» Assigned task: Although the records contain pictures, print none of them; print exactly the lines from the one with "[0:05.40-0:06.30]" through the last line.

--- Source material Enclosed Below ---

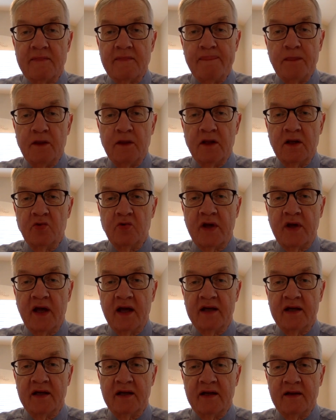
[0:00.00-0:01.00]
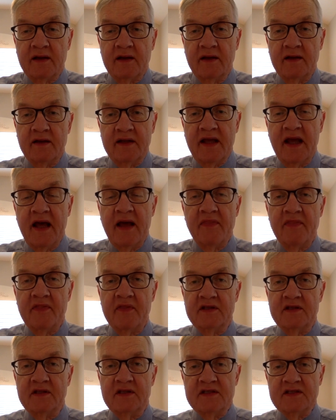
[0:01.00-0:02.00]
You can get
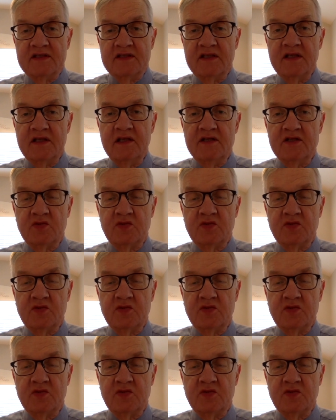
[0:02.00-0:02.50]
the disease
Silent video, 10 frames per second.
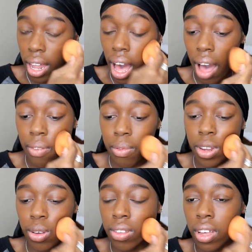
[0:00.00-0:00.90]
I've
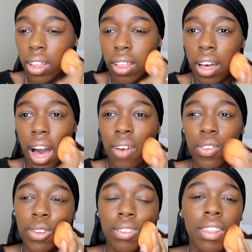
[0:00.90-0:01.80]

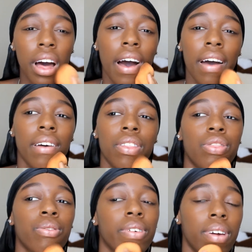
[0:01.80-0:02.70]
used that
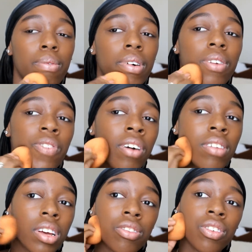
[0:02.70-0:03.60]
3-in-1
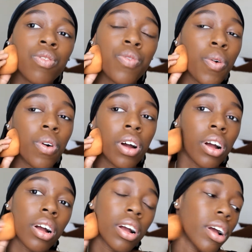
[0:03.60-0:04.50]
foundation
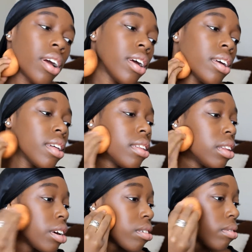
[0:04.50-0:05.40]
for
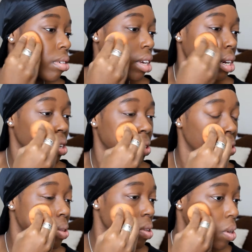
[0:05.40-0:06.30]
literal
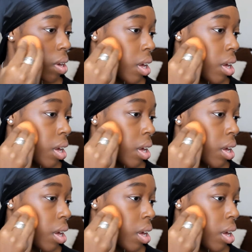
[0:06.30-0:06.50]
years,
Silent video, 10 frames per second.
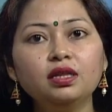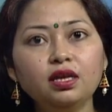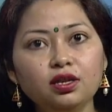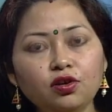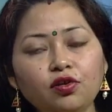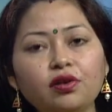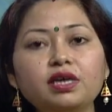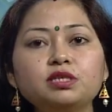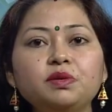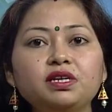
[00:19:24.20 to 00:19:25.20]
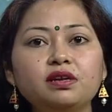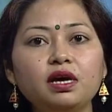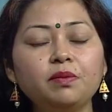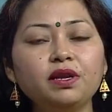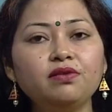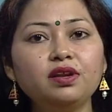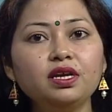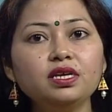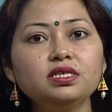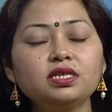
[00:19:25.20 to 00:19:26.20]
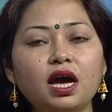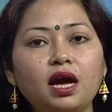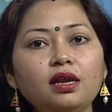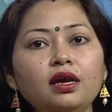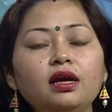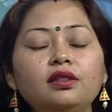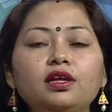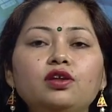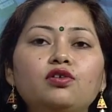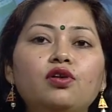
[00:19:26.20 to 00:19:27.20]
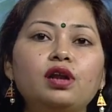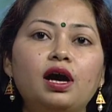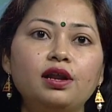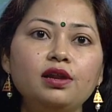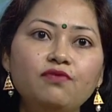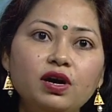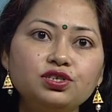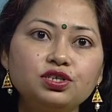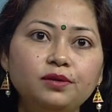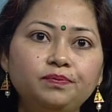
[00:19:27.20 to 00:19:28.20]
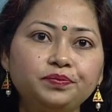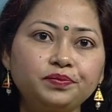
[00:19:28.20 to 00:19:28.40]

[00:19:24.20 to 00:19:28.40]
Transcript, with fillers: the neurotransmitter are being released and the neuron are in function.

--- End of Enclosed Source material ---

» Answer to the problem:
[0:05.40-0:06.30]
literal
[0:06.30-0:06.50]
years,
Silent video, 10 frames per second.
[00:19:24.20 to 00:19:25.20]
[00:19:25.20 to 00:19:26.20]
[00:19:26.20 to 00:19:27.20]
[00:19:27.20 to 00:19:28.20]
[00:19:28.20 to 00:19:28.40]

[00:19:24.20 to 00:19:28.40]
Transcript, with fillers: the neurotransmitter are being released and the neuron are in function.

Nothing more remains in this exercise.